Material provided below:
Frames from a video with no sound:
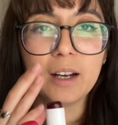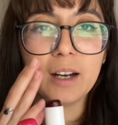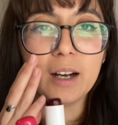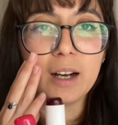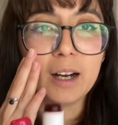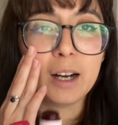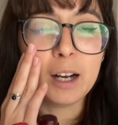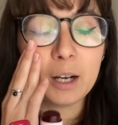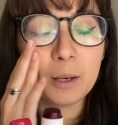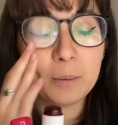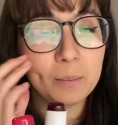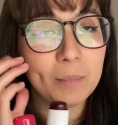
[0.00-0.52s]

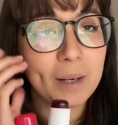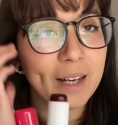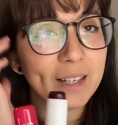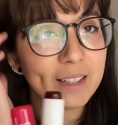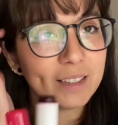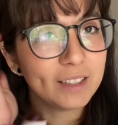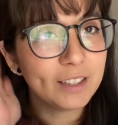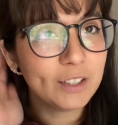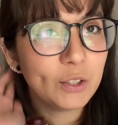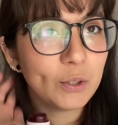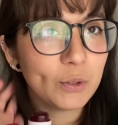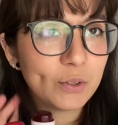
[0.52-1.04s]
I
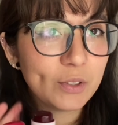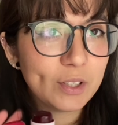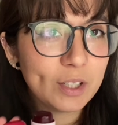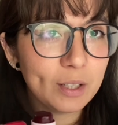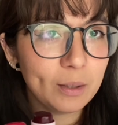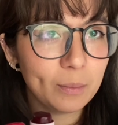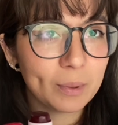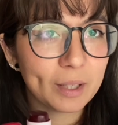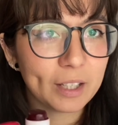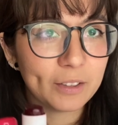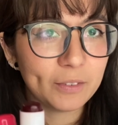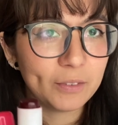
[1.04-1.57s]
did use it,
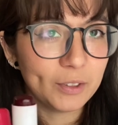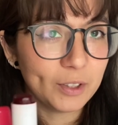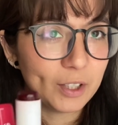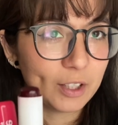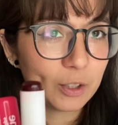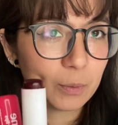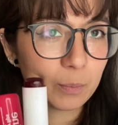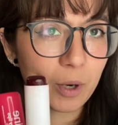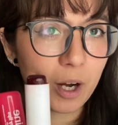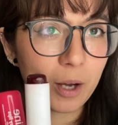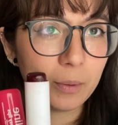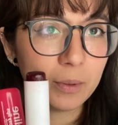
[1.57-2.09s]
but I feel like there
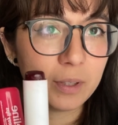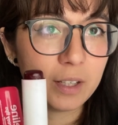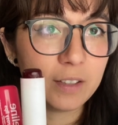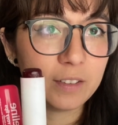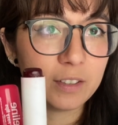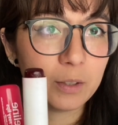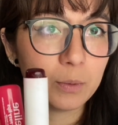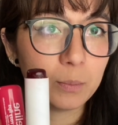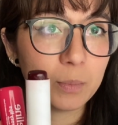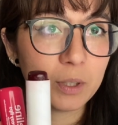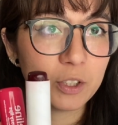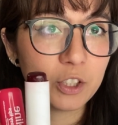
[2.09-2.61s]
probably
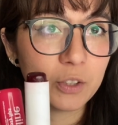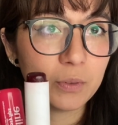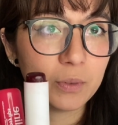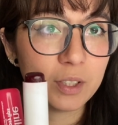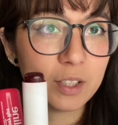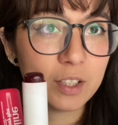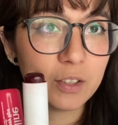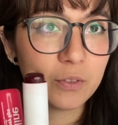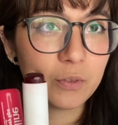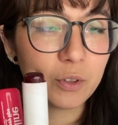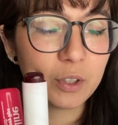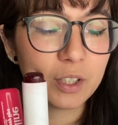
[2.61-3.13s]
isn't much of a
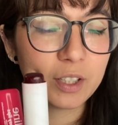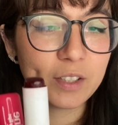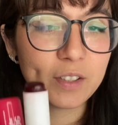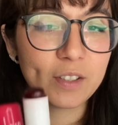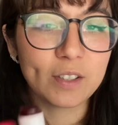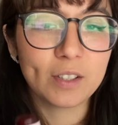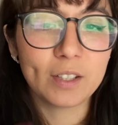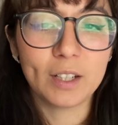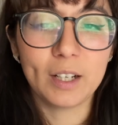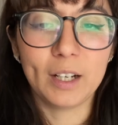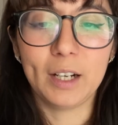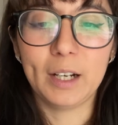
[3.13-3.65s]

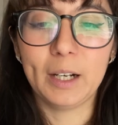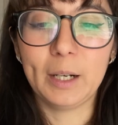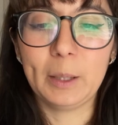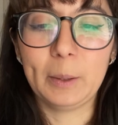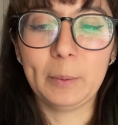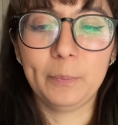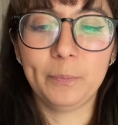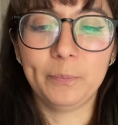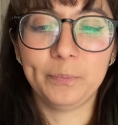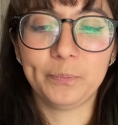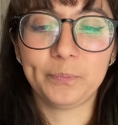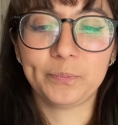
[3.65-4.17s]
difference.
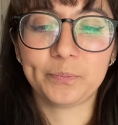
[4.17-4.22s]
I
End of Material provided.
Aim of the task –
Produce an exact copy of the lines from the line containing "[1.57-2.09s]" through the last line of the records, with no pictures and no other text.

Reply –
[1.57-2.09s]
but I feel like there
[2.09-2.61s]
probably
[2.61-3.13s]
isn't much of a
[3.13-3.65s]

[3.65-4.17s]
difference.
[4.17-4.22s]
I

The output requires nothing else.